Activision ( ATVI) on Thursday reported lower earnings and revenue for the just-ended quarter, although both were higher for its fiscal year 2003.

The company also raised its revenue guidance for the current quarter by $10 million.

The Santa Monica, Calif., video game publisher reported that net revenue for the fiscal year ended March 31 was $864.1 million, a 10% gain over 2002's $786.4 million. And net income was a record 96 cents a share, or $66.2 million, compared with $52 million, or 88 cents a share, in the prior year.

The consensus of analysts polled by Thomson First Call was for annual earnings of 95 cents a share on sales of $853 million.
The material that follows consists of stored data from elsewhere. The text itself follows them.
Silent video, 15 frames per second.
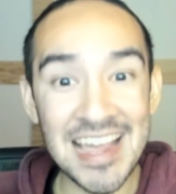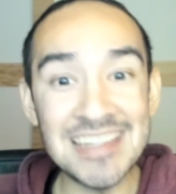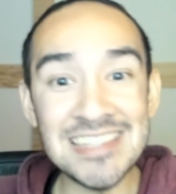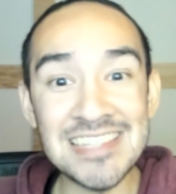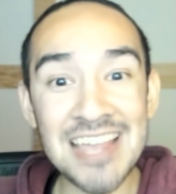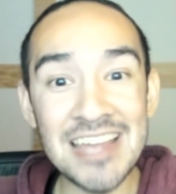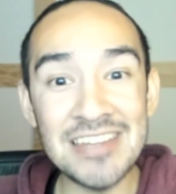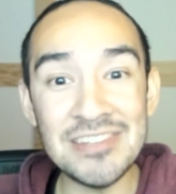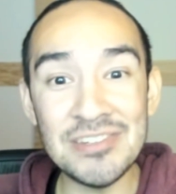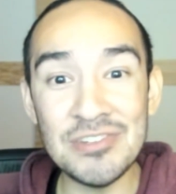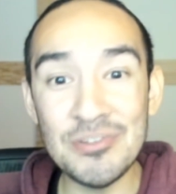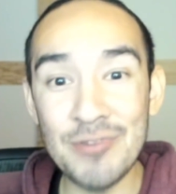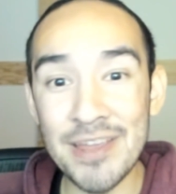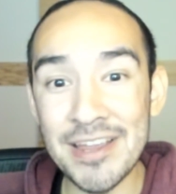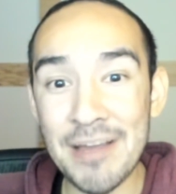I decided to
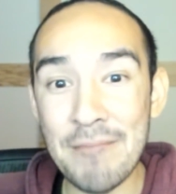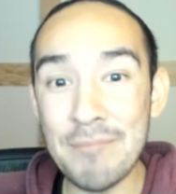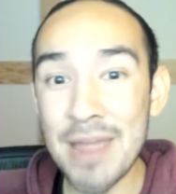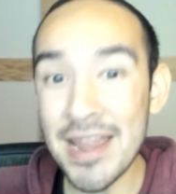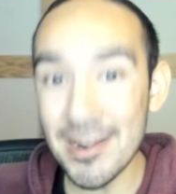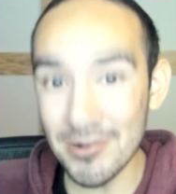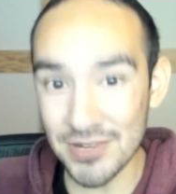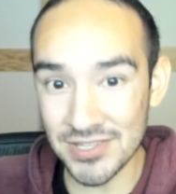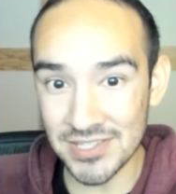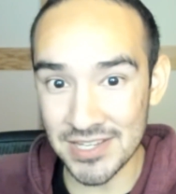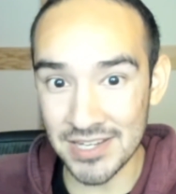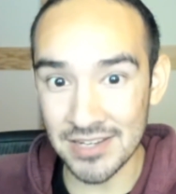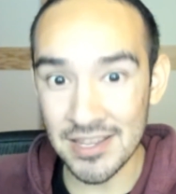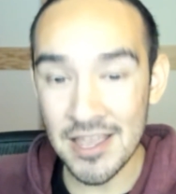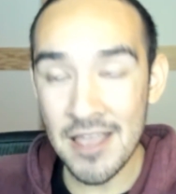do a
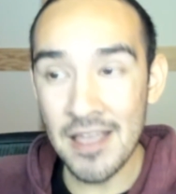comparisonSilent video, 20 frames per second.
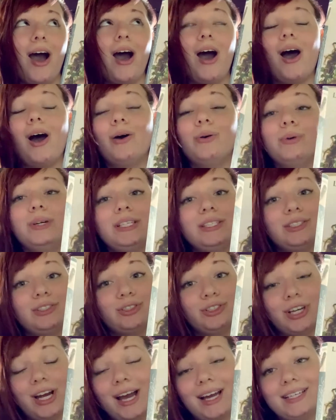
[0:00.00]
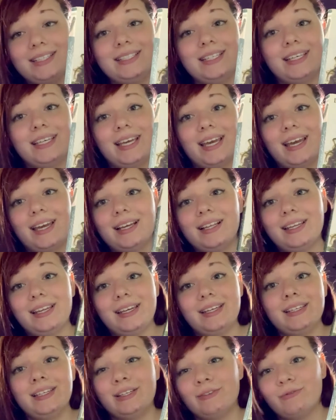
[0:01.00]
always tried to get
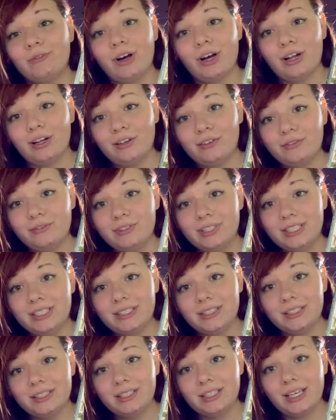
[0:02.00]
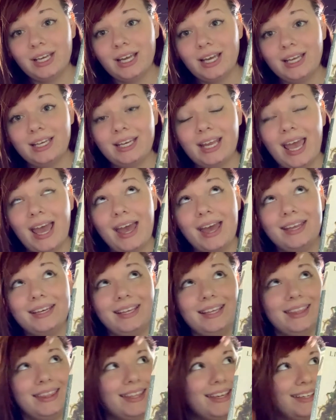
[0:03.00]
Elaine involved in
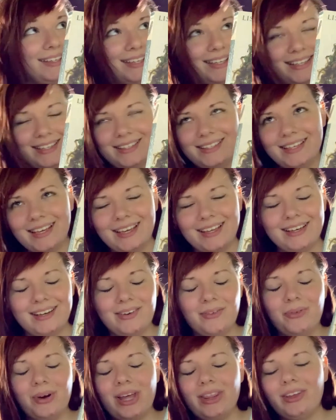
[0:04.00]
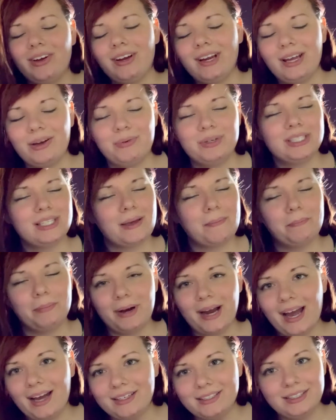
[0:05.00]
anything he did, whether it was a
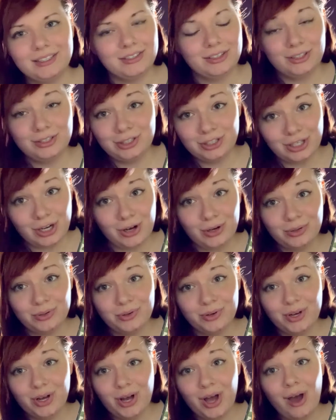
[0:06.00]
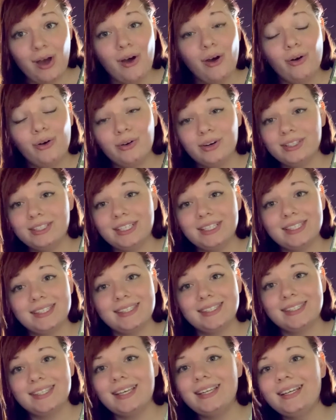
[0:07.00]
practical joke or just
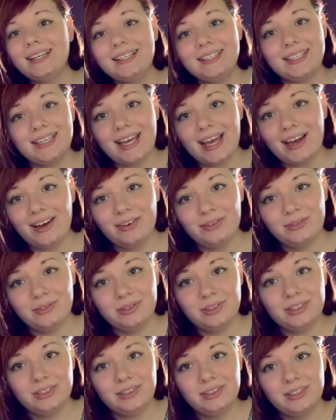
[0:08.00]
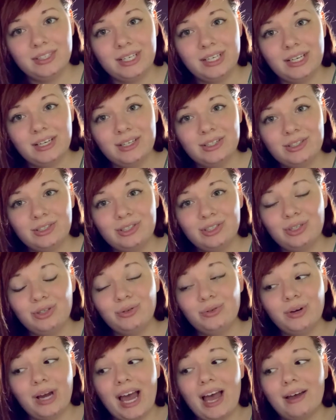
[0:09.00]
sitting down
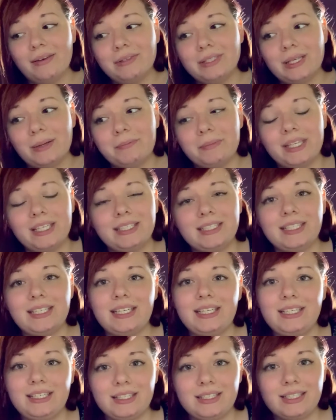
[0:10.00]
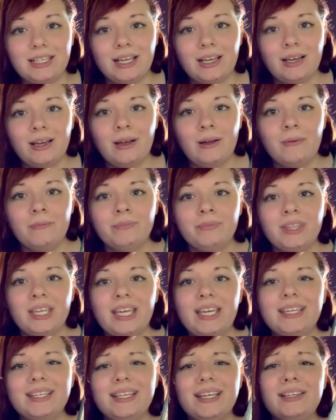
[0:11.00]
to have something to eat.
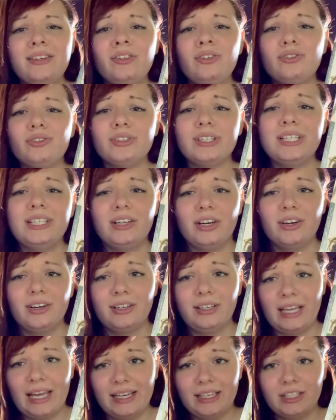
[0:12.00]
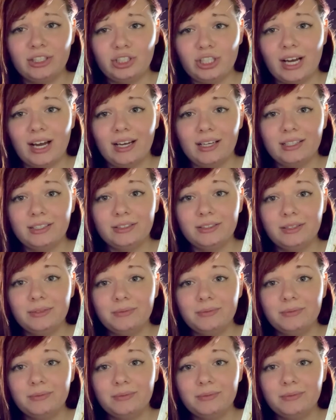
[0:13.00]
He didn't treat her like a child.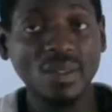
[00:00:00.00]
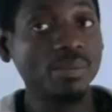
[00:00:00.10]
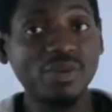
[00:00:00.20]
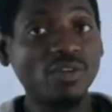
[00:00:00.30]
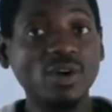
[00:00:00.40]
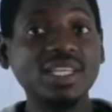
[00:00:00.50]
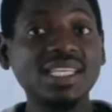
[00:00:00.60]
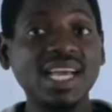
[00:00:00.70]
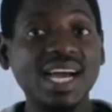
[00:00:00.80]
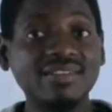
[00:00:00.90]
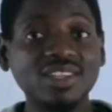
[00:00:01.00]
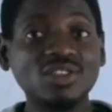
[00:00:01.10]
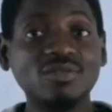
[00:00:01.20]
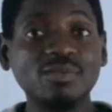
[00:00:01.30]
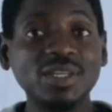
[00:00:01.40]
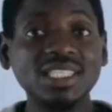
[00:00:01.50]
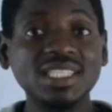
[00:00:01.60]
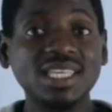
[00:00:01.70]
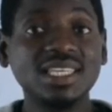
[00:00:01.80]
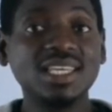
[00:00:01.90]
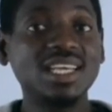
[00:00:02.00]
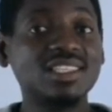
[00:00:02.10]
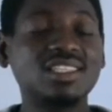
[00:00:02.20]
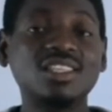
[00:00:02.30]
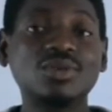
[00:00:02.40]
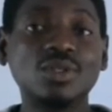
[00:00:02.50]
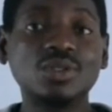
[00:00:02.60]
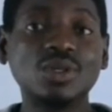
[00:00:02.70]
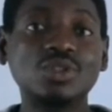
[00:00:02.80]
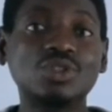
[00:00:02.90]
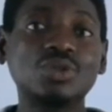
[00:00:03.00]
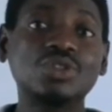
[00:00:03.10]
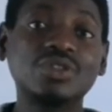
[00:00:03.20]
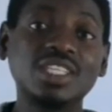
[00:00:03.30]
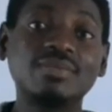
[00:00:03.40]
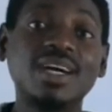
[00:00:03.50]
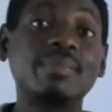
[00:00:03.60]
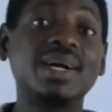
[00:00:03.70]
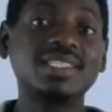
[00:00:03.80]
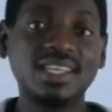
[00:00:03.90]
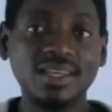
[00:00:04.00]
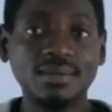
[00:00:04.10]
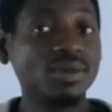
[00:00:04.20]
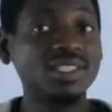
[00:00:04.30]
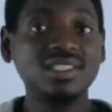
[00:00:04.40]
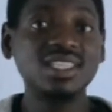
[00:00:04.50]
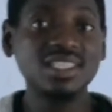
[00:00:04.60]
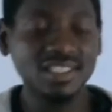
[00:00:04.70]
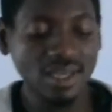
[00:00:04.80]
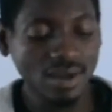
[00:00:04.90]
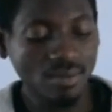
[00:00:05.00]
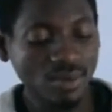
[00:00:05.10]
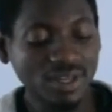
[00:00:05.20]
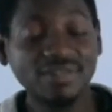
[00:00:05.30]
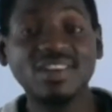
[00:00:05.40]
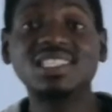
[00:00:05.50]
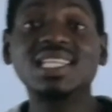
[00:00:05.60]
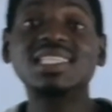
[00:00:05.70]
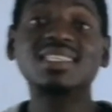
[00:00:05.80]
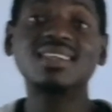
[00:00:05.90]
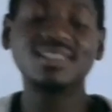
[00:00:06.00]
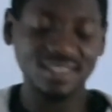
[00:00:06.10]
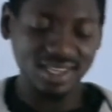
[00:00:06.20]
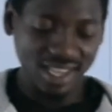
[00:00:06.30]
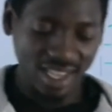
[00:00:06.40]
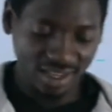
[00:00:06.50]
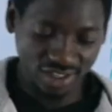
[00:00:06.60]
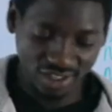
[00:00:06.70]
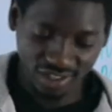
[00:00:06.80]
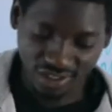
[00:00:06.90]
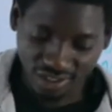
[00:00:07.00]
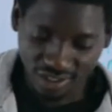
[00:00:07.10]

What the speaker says: Before the advent of money, exchange was done through trade by barter. But these days, money facilitates exchange.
Net revenue for the fourth quarter was $125 million, down sharply from the year-ago quarter, when revenue was $164.9 million. The company noted that sales for the quarter were lower partly because the company released just one title in the quarter vs. seven a year ago. Net income for the quarter was a loss of $8 million, or 13 cents per share, compared with a profit of 17 cents a year earlier. Analysts expected the 13-cent loss, but revenue is an upside surprise -- Wall Street was looking for $113 million.

Activision raised its outlook for the first quarter of fiscal 2004 to $140 million in revenue and a loss per share of a penny. The company also provided an outlook for the second quarter of $130 million in revenue and earnings per diluted share of 5 cents. The company's full-year outlook remains unchanged at $750 million in revenue and 70 cents per share earnings.

With the Electronic Entertainment Expo, or E3, the game industry's premier event, opening next week in Los Angeles, sell-side sentiment for the three major game publishers is generally positive. And shares of the three leading publishers have run up strongly since the end of February, with both Activision and THQ ( THQI) gaining 26%, while Electronics Arts ( ERTS) added 19%.

Earlier this week, Deutsche Bank Securities analyst Jeetil Patel upgraded Activision to buy from hold, "reflecting a solid start to the June quarter and improving visibility in the fiscal 2004 title lineup." Patel thinks console vendors are likely to cut prices by the end of the year, but cuts to $149 by Microsoft ( MSFT) and Sony ( SNE) for their respective platforms could happen before E3 begins in Los Angeles next week, he said. Deutsche Bank does not have a current banking relationship with Activision.

U.S. Bancorp Piper Jaffray analyst Anthony Gikas said he expects Activision to unveil strong products at E3 that will likely ease concerns over the back half of the year. "ATVI has been quietly amassing new content and publishing deals," he said in a note to clients.

Citing a number of factors, including potential for strong free cash flow and a feeling that "sector sentiment appears to have bottomed out," Gikas upgraded Activision to outperform this week. Piper Jaffray has a banking relationship with Activision.

On May 5, the company announced a 3-for-2 stock split, payable to shareholders of record as of May 16. The stock split will be accomplished through a 50% stock dividend, providing shareholders with one additional share of common stock for every two shares they hold. In lieu of issuing fractional shares, shareholders will receive a cash payment based on the average of the high and low sales prices of the common stock on the record date.

Activision closed Thursday off 50 cents, or 2.8%, to $17.57. After hours, shares were up 49 cents, or 2.8%, to $18.06.